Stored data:

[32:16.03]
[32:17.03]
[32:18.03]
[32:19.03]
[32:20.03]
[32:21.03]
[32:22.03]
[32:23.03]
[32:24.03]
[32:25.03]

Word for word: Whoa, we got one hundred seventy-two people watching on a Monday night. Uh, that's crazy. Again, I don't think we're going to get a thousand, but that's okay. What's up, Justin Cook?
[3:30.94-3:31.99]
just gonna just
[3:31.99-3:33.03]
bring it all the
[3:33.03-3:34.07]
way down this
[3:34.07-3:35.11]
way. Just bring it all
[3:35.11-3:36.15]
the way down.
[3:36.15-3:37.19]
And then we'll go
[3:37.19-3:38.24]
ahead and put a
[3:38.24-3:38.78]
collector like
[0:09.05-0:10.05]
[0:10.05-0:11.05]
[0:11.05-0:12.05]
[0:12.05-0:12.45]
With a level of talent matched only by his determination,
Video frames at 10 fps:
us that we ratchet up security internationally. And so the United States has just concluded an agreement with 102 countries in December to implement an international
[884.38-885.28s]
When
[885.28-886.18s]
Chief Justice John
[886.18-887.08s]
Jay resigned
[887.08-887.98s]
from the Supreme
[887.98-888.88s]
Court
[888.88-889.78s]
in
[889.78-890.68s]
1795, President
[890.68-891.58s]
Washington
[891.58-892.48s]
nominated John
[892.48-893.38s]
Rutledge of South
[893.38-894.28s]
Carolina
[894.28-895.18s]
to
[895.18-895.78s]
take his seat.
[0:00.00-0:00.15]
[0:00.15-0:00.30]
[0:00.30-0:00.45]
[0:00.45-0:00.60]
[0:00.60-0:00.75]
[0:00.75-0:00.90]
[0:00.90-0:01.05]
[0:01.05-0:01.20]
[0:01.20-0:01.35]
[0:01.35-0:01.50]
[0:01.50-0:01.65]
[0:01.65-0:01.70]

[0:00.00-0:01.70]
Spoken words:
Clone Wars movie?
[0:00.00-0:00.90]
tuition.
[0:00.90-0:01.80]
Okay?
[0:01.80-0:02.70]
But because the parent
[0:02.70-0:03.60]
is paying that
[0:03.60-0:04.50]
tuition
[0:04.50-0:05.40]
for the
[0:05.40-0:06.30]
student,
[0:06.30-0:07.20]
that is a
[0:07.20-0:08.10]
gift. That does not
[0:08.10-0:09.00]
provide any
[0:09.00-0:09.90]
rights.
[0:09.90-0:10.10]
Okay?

WHAT YOU NEED TO DO:
Include both ends. Return the line holding "[0:00.30-0:00.45]" and all lines after it in the records above, exactly as written.

TASK RESPONSE:
[0:00.30-0:00.45]
[0:00.45-0:00.60]
[0:00.60-0:00.75]
[0:00.75-0:00.90]
[0:00.90-0:01.05]
[0:01.05-0:01.20]
[0:01.20-0:01.35]
[0:01.35-0:01.50]
[0:01.50-0:01.65]
[0:01.65-0:01.70]

[0:00.00-0:01.70]
Spoken words:
Clone Wars movie?
[0:00.00-0:00.90]
tuition.
[0:00.90-0:01.80]
Okay?
[0:01.80-0:02.70]
But because the parent
[0:02.70-0:03.60]
is paying that
[0:03.60-0:04.50]
tuition
[0:04.50-0:05.40]
for the
[0:05.40-0:06.30]
student,
[0:06.30-0:07.20]
that is a
[0:07.20-0:08.10]
gift. That does not
[0:08.10-0:09.00]
provide any
[0:09.00-0:09.90]
rights.
[0:09.90-0:10.10]
Okay?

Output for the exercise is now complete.